しかし、インターネットにおける小売りの世界ではこれらの捉え方ではうまく当てはまらず、テール部分が全体を構成する。いわゆる、べき乗分布をしている。

例えば、横軸に商品の売り上げ順位、縦軸に販売量をとると、インターネットの小売販売は右にロングテールで伸びた図となる。
非常に重要なのがテール部分であり、年間を通して僅かしか売れていないが、これらの商品を集約すると売上全体の9割を占める。

このロングテール現象を実証研究したところ、商品販売だけでなく、対象分野や対象期間・時間を問わず、
ユーザーにまつわる行動情報の分布は全てロングテールで表現されうることが明らかになった。

テール部分が全体を占める場合、ビッグデータの処理はAIを使うことでしか解決できない。
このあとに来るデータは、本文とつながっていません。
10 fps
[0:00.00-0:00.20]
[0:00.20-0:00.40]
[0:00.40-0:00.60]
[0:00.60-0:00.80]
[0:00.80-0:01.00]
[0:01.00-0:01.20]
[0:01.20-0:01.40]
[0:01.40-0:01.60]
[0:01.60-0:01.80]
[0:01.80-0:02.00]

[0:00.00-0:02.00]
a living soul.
さらに現在は、どの場所にいても常に世界とつながり、世界の知識とつながる事が可能であるため、人の行動はロングテール部分に加速度的に進展している。
例えば、営業担当が売上に疑問を持っていた地方の特産物がネット上で爆発的に売れたという事例がある。

他にも、高額の甲冑が、6カ月先まで予約で埋まるという事例もある。
従来のように、営業担当者が個別に判断していた時には商品として企画されることがなかったようなものが、
現実には消費者が購入したくても買えなかっただけであったことがわかった。

ロングテールの発展により、従来のマーケティングの概念が大きく変わったのである。
今までは、小売り企業が物理的制約のある来店客をセグメンテーションやクラスタリング等で分類していたが、それは単に店舗に押し込められた顧客を分析しているに過ぎない。
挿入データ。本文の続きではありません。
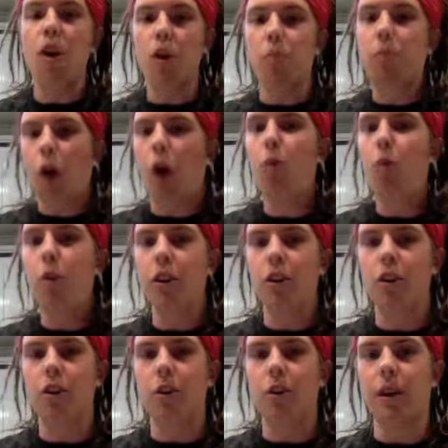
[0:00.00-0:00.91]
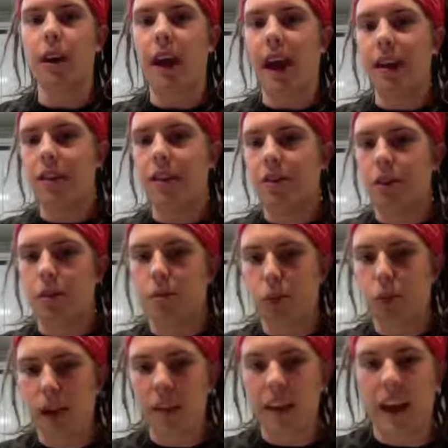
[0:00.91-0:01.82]
you're probably going to do it, and it's going to
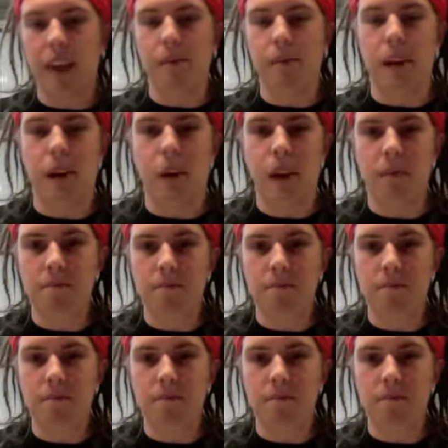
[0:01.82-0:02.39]
break the game that way.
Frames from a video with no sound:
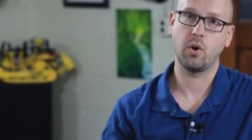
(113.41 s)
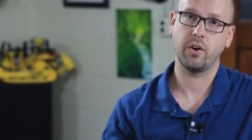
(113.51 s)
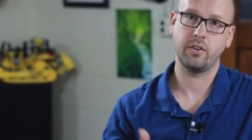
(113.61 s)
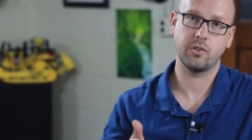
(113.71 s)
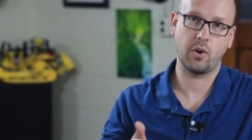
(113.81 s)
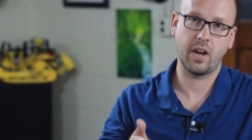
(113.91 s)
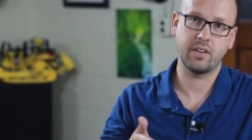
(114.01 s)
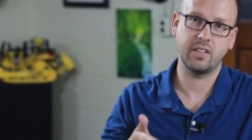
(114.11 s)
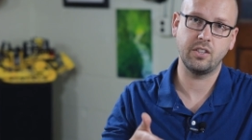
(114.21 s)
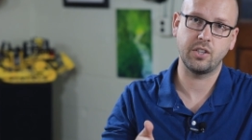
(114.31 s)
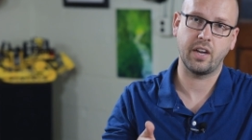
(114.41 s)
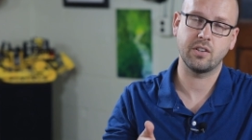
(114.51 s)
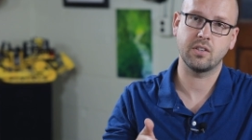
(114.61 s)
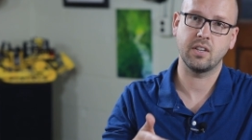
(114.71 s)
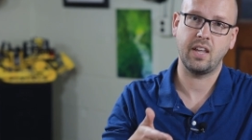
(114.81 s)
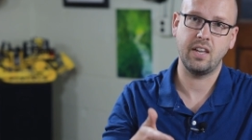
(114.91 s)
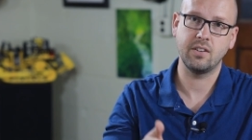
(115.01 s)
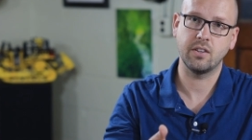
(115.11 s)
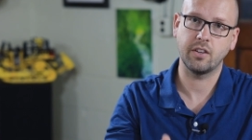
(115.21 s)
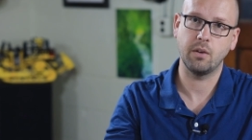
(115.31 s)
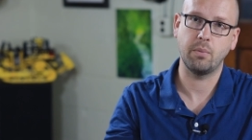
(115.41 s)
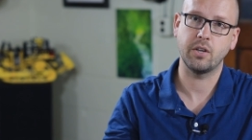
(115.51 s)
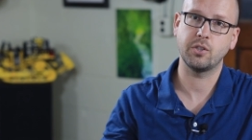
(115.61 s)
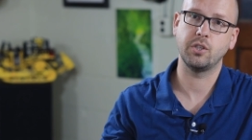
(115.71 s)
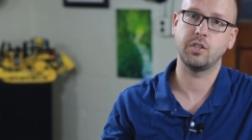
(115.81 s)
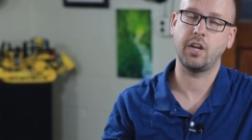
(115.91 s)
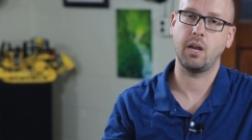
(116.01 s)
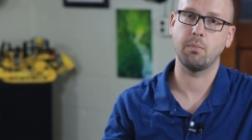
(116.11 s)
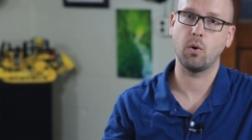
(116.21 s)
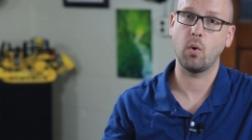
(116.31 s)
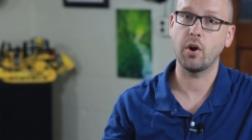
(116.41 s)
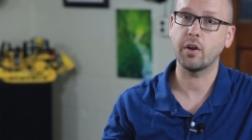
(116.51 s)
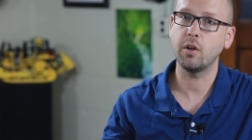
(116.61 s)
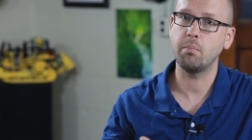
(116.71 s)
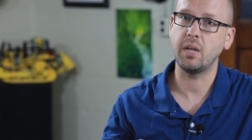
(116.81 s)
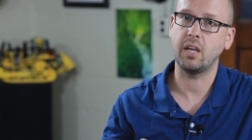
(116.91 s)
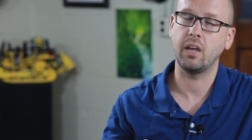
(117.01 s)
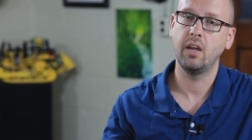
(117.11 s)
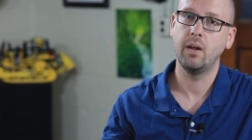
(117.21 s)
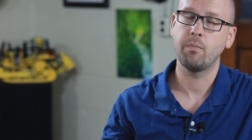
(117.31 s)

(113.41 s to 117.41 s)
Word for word: where it direct injects into the combustion chamber, where it could be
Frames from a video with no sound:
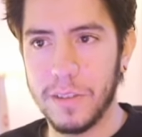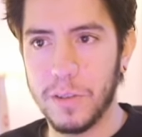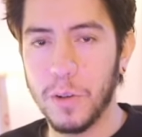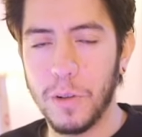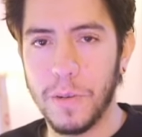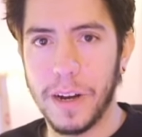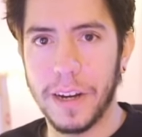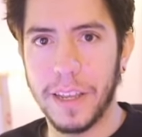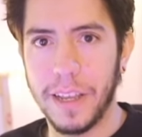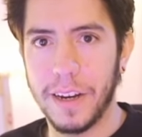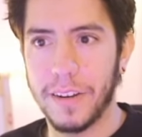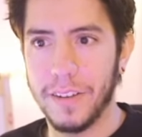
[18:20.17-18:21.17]
toolbar
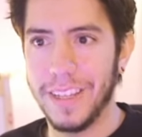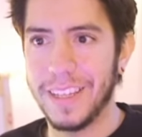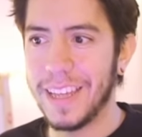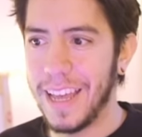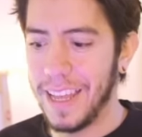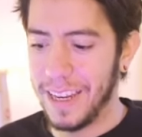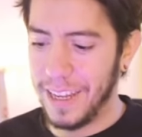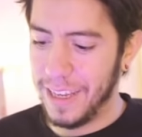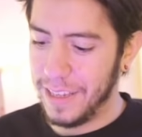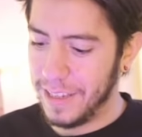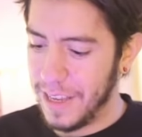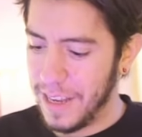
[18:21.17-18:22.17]
here on the side
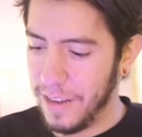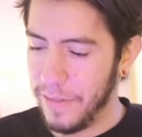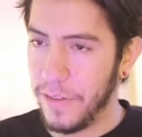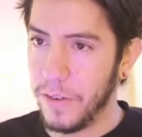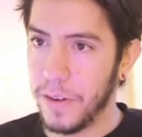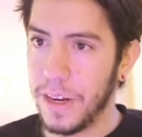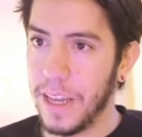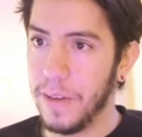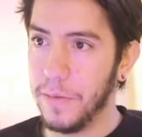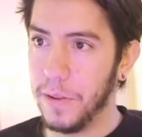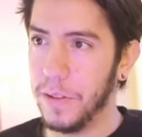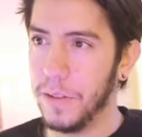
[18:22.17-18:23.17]
is that if you
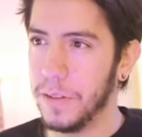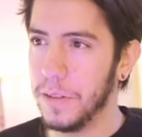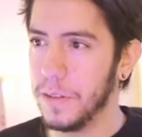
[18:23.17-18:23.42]
enable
物理的制約が解き放たれ、顧客が一人ひとりの判断に従い商品を購入している現在では、こうした顧客を分類するマーケティング手法は無力化しているのである。

商品の価格帯にも、変化が表れてきている。クラウドファンディングが出てきた中で、新しいプレイヤーが物を作り始め、高級品と安い品の価格帯が分野によって出来つつある。
ユーザーは「安ければ買う」というわけではなく、可処分所得と支払ったお金が満足度と関係しており、その中でちょうどいい価格帯が開拓されている。
また、価格感反応は個々人によって異なる。
例えば、商品によってクーポンを出し分けたとき、そのディスカウントの多寡によって買う人もいれば、ディスカウント額が高過ぎるとかえって買う行為をやめる人もいる。
つまり、価格は個別化できるとも考えられる。